In this study, the GSTP1 and GSTM1 genotypes does not indicate a significant risk of increased susceptibility to VUR disease. But there is a significant correlation between reduced risk of the VUR disease and a combination of GSTM1 present and GSTT1 null polymorphism. Furthermore, combination of GSTP1 AG/GSTT1 null significantly reduces the risk of VUR disease in children. GSTM1 present and GSTP1 AG geno-types have a very strong compensating effect on the deletion of GSTT1 gene.
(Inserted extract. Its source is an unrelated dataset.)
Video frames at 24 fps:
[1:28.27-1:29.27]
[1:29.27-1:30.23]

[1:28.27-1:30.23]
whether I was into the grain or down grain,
There are other researches on GSTs genes. For example, in one study, GSTM1-null and GSTP1 Val allele genotypes, were found to increase the risk of nonalcoholic fatty liver in the Iranian population (26). A significant association was found between GSTM1 null genotype and GSTT1 gene polymorphism in inflammatory bowel diseases (29). Another study discovered GSTM1 and GSTT1 null genotype are associated with male infertility (30). A research result reported a significant relationship between GSTT1 null polymorphism and chronic myeloid leukemia (31). By contrast, GSTP1 Val is associated with the decreased risk of premalignant lesions in another study (32). A combination of GSTM1 present and GSTT1 null genotypes have a protective role against susceptibility to chronic myeloid leukemia (31). GSTP1Val allele reduces the risk for premalignant and endoscopic gastric lesions, whereas GSTM1 and GSTT1 null genotypes increases it. (32). GSTM1 and GSTT1 null polymorphisms are associated with risk factors causing the Asian breast cancer and also GSTP1 Val105Ile (rs1695) polymorphism is a risk factor for Caucasians breast cancer (33).
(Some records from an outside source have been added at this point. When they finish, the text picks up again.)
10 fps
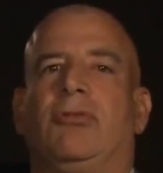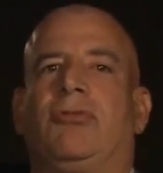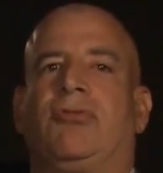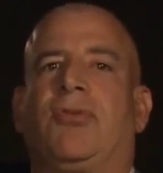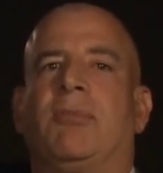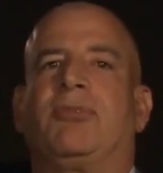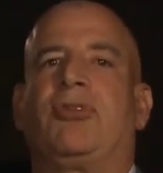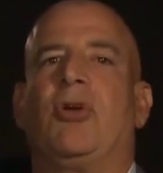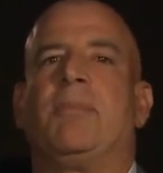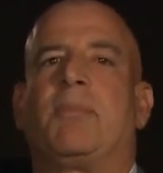from
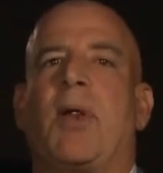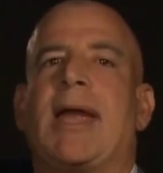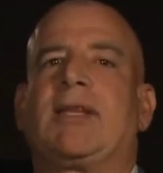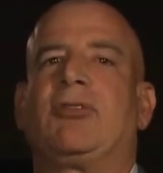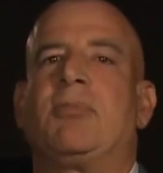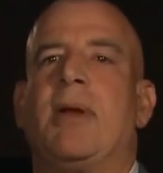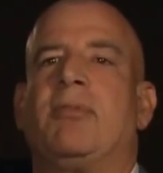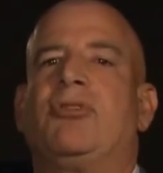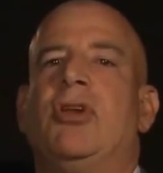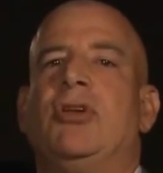certain practice
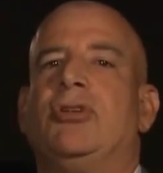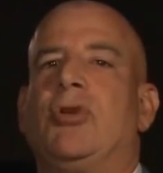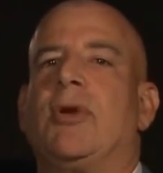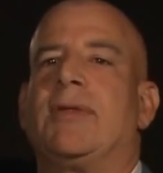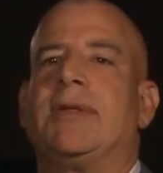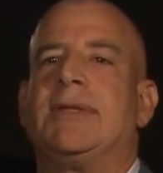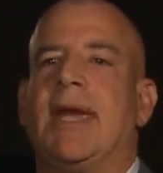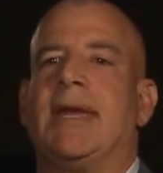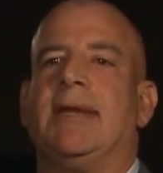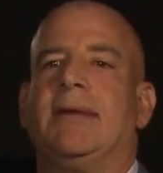members during the day.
Carriers of GSTP1, GSTM1 and GSTT1 polymorphisms tend to show a supportive effect for detoxification activity of GST. Thus, these polymorphisms activate a defense response against toxic metabolites. Deleting genes of GST could decrease detoxification of harmful electrophiles associated with GST activity and DNA stability, which results in susceptibility to various diseases (22–24). There are contradictory results in the studies on the effect of GSTs polymorphism on Atherosclerosis due to demographic diversity of the studied population (34). GSTs cellular detoxification activities involve in inflammatory processes, cellular differentiation and signaling pathways (35–37). Studies performed in past years have revealed that oxidative stress worsens diseases caused by inflammatory response (38,39). Studies demonstrated GSTs enzyme activities always depend on their genotype. Therefore, a specific genotype of GST genes can lead to reduced enzymatic activity (40,41).
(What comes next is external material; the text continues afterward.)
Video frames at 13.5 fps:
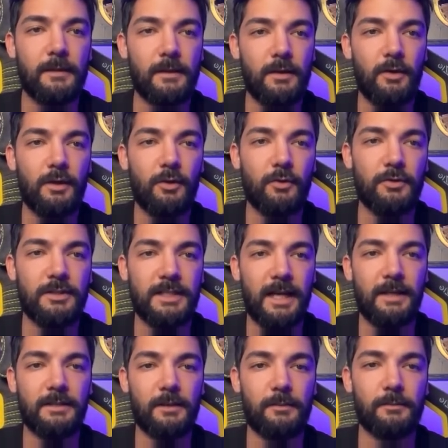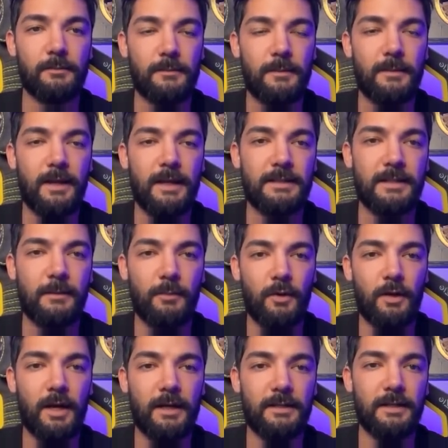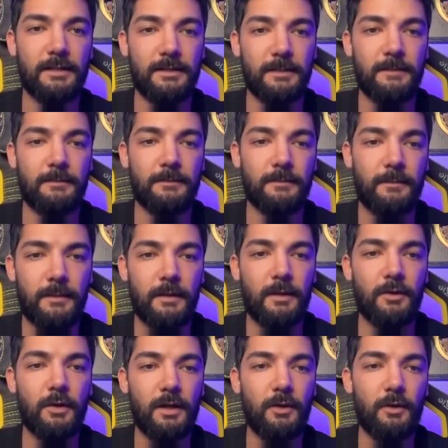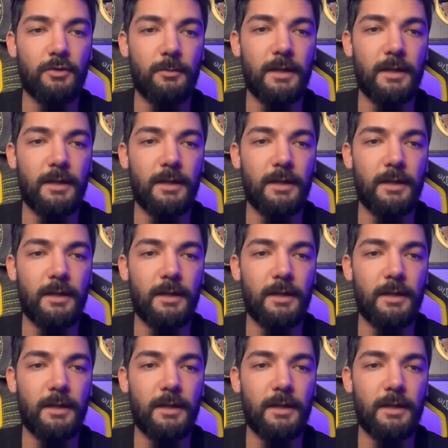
You can go to Sanctum. Let's see more like this. You can go to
The goal of VUR treatment is to reduce urinary tract infection, inflammation, kidney scars control and other complications caused by this abnormality in children. Combination of various deletions lead to pharmacology, toxicology and hereditary differences which theoretically increases the risk of various diseases (42,43). Thus, GSTs genes may prove effective in managing VUR infection and scar prevention.

Conclusion

This study suggests a correlation between deletion of GSTT1 gene and increased risk of VUR disease in children. However, GSTP1 Ile/Val and GSTM1 act in a preventative role against susceptibility to VUR disease, given deletion of GSTT1 gene.

Ethical considerations

Ethical issues (Including plagiarism, informed consent, misconduct, data fabrication and/or falsification, double publication and/or submission, redundancy, etc.) have been completely observed by the authors.